*** STUDY MATERIAL
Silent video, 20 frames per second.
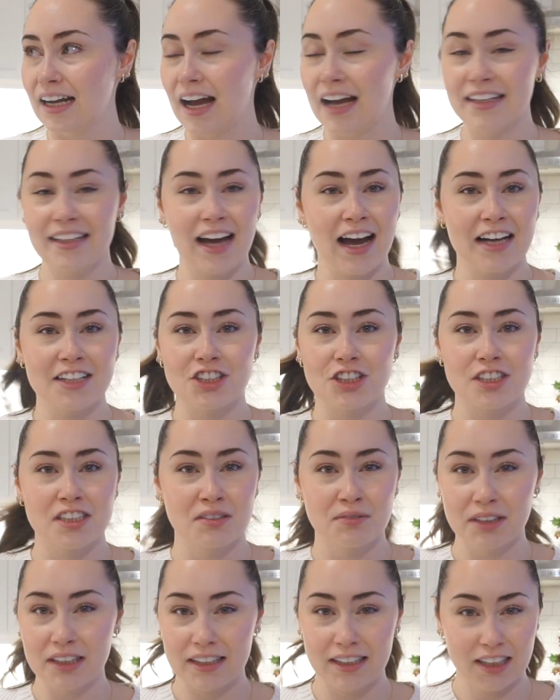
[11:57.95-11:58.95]
Yeah, I just
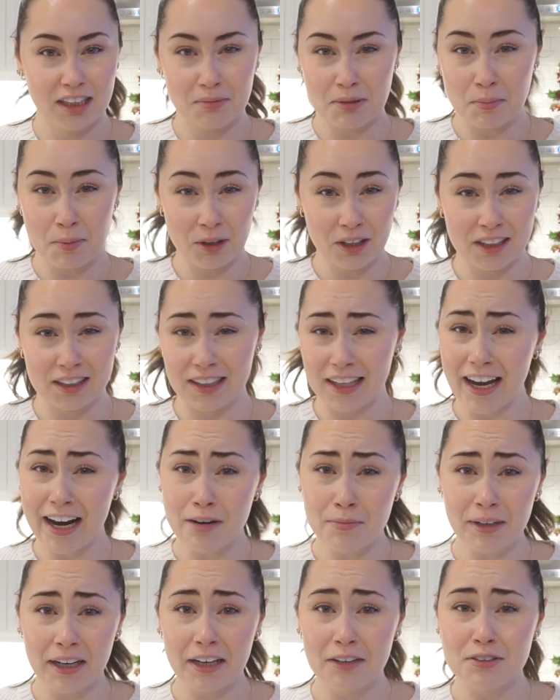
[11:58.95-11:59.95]
didn't really think about pulling the
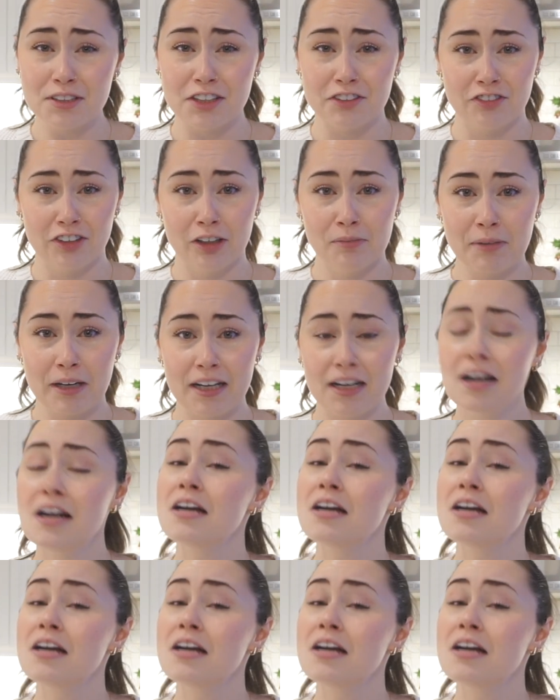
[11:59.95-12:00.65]
camera out to film it.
******
PROBLEM TO SOLVE: Without the pictures, give every line above again exactly.

SOLUTION TO THE EXERCISE:
Silent video, 20 frames per second.
[11:57.95-11:58.95]
Yeah, I just
[11:58.95-11:59.95]
didn't really think about pulling the
[11:59.95-12:00.65]
camera out to film it.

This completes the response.